New Penguin Season, New Technology. Adélie Penguins are returning to their breeding grounds at Cape Royds and Crozier and our biologists are traveling there to meet them. This year we’re testing out the capability of drones to help us get a better count of the number of penguins in each colony.
Point Reyes National Seashore General Management Plan. Many of our supporters know of and are concerned about the in-progress update to the Seashore’s General Management Plan, which will have implications for ecology and ranching operations. Please view Point Blue’s comment letter on the Environmental Impact Statement for the General Management Plan Amendment. You won’t be surprised at our science-based, partnership-driven recommendations and input.
Point Blue and Fire. In case you missed it, read Point Blue CEO Manuel Oliva’s recent blog post that includes some of the ways that Point Blue is working to help California’s wildlife and human communities live with fire.
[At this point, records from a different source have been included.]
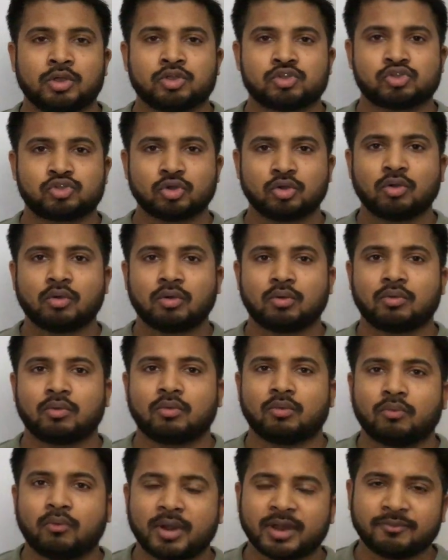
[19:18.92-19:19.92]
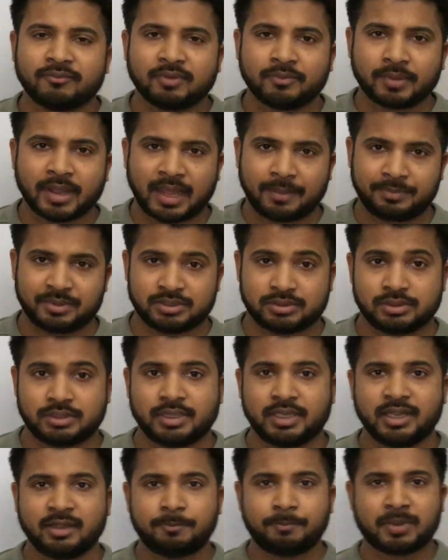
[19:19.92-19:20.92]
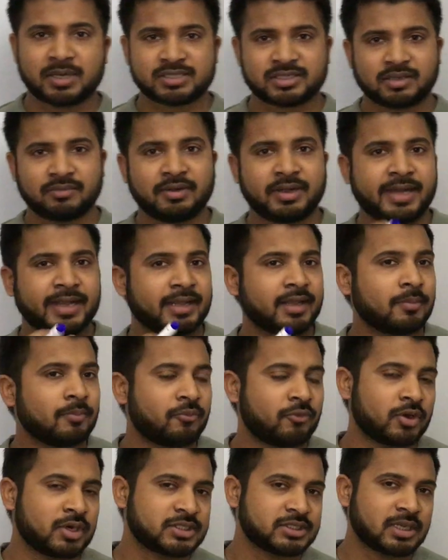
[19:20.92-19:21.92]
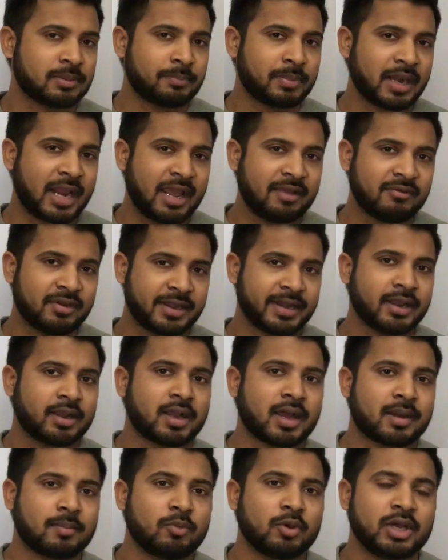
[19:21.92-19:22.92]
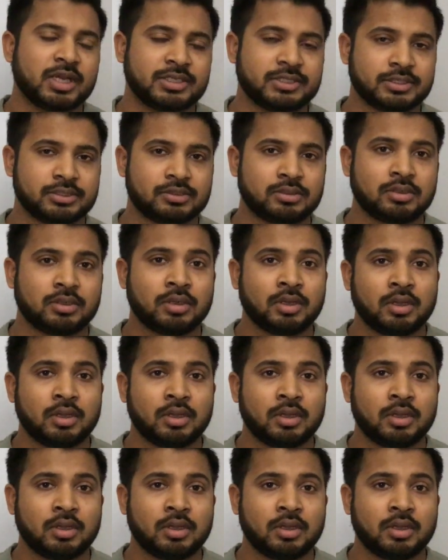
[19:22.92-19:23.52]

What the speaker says: So what will be happen if person will taking, for example, I will take carbohydrate,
Soundscapes to Landscapes Bird Blitzes. Soundscapes to Landscapes (S2L) is hosting bimonthly evening Bird Blitzes at Point Blue’s Petaluma Headquarters. The project is bringing interested volunteers together to help identify bird calls in sound recordings. No prior knowledge of bird calls necessary! Upcoming dates are November 19th, December 2nd, and December 17th. Food and beverages are provided. Contact Project Coordinator Rose Snyder at email@example.com or 707-781-2555 ext 420 to sign up or get more information.
Photo: Recent Soundscapes to Landscapes Bird Blitz at Point Blue’s Petaluma Headquarters. Credit: Soundscapes to Landscapes.
Rich Stallcup Bird-A-Thon: There’s still time to donate! The official counting end date of October 15th has passed, but all of our teams are still accepting donations. You can help us meet our $100,000 goal. We’re so close! Visit our Bird-A-Thon web page and show your support today.
Photo: Petaluma Pied-billed Grebes Bird-A-Thon team, a collaboration between Point Blue and the Petaluma Pie Company. Credit: Raven.
Scientist Spotlight: Kyle Marsh, Informatics Engineer/Partner Biologist
Kyle Marsh came to Point Blue shortly after graduating in 2013 with a B.S. in Conservation and Resource Studies from the University of California, Berkeley. He has interned at Point Blue’s Palomarin and Farallon Island Field Stations and he has been a seasonal field biologist for our Rangeland Monitoring Network. He’s currently the Partner Biologist based in Alameda County where he’s worked on exciting projects like driving partnerships and facilitating funding for compost application over huge amounts of public lands around Altamont pass with the goal of increasing the land’s ability to absorb and store carbon. In the last year he’s branched out and now spends half of his time as an engineer on Point Blue’s Informatics Team.
We asked Kyle what motivated him to join the informatics team, what informatics is, and what he’s most excited about working on right now on his diverse plate. Here’s what he said:
“The informatics team at Point Blue has produced many powerful applications that help our scientists and their partners increase the pace, scale, and impact of climate-smart conservation. I used some of them on a daily basis in my work as a Partner Biologist, like centralized data entry portals that allow me to see what’s happening across a landscape. After seeing the power of informatics in my own experience as a biologist I knew that it was something I wanted to do myself.
“Informatics at Point Blue is a combination of software engineering and critical conservation research that helps communicate scientific findings, inform future management decisions, and foster long term datasets.
“Currently, I am most excited about finishing a web application that helps Partner Biologists analyze and explore soil, plant, and bird data they collect on working lands across California. I personally know how much time and effort this application can save for Partner Biologists, so I am looking forward to seeing it used by my peers.”